*TASK OBJECTIVE*
Exactly the lines from the one containing "[0:49.28-0:50.28]" through the end of the records must be reproduced; leave out all pictures.

*SUPPLIED MATERIAL*
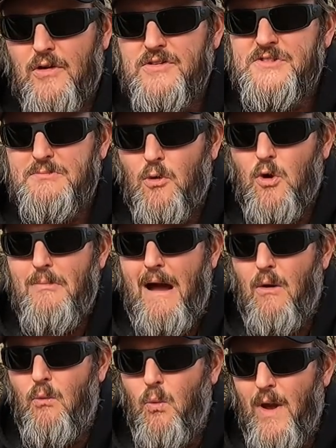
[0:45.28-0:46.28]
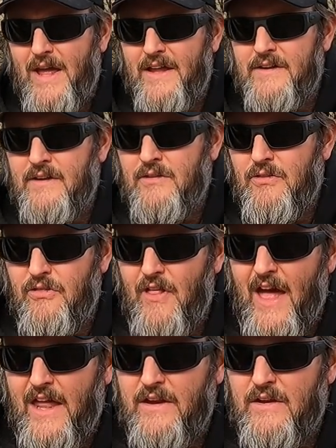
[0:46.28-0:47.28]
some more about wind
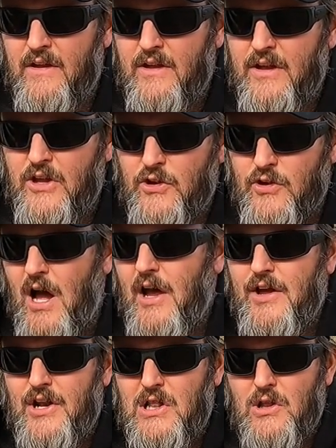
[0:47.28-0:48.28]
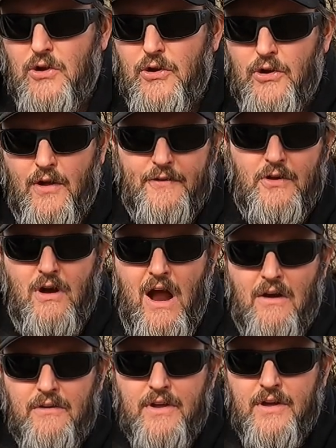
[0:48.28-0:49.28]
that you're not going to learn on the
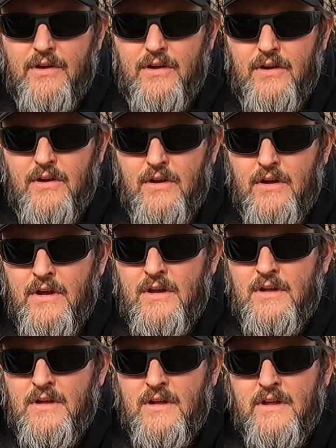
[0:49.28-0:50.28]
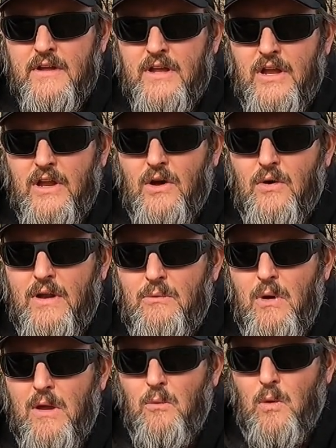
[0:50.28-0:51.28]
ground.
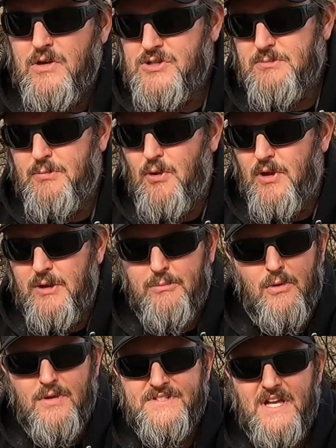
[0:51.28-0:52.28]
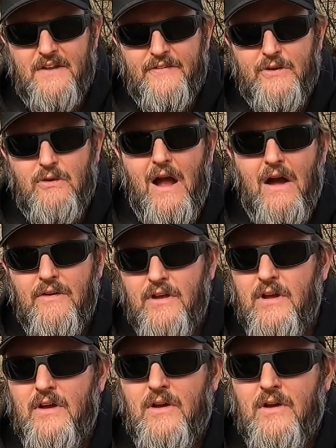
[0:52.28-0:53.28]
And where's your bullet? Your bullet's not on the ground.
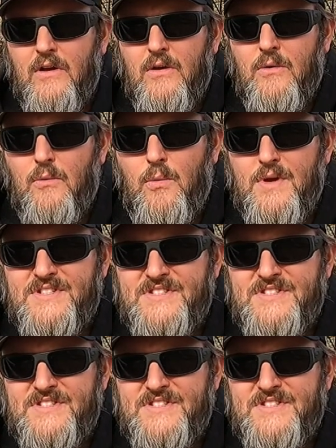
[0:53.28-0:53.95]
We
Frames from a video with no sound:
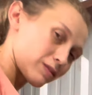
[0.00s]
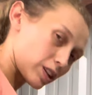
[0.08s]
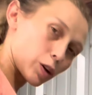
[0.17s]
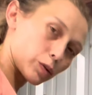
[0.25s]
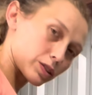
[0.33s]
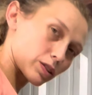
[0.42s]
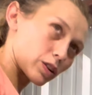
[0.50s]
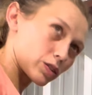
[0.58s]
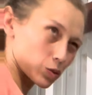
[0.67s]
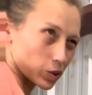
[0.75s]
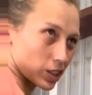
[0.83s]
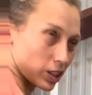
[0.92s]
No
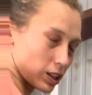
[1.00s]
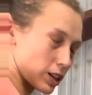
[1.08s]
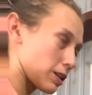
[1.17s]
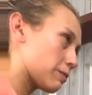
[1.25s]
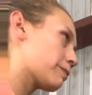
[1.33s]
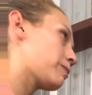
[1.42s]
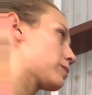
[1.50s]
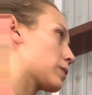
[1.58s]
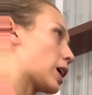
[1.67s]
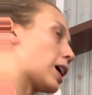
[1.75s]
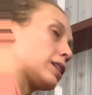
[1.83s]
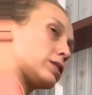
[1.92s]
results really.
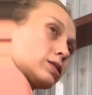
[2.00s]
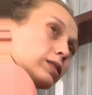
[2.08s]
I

*SOLUTION TO THE EXERCISE*
[0:49.28-0:50.28]
[0:50.28-0:51.28]
ground.
[0:51.28-0:52.28]
[0:52.28-0:53.28]
And where's your bullet? Your bullet's not on the ground.
[0:53.28-0:53.95]
We
Frames from a video with no sound:
[0.00s]
[0.08s]
[0.17s]
[0.25s]
[0.33s]
[0.42s]
[0.50s]
[0.58s]
[0.67s]
[0.75s]
[0.83s]
[0.92s]
No
[1.00s]
[1.08s]
[1.17s]
[1.25s]
[1.33s]
[1.42s]
[1.50s]
[1.58s]
[1.67s]
[1.75s]
[1.83s]
[1.92s]
results really.
[2.00s]
[2.08s]
I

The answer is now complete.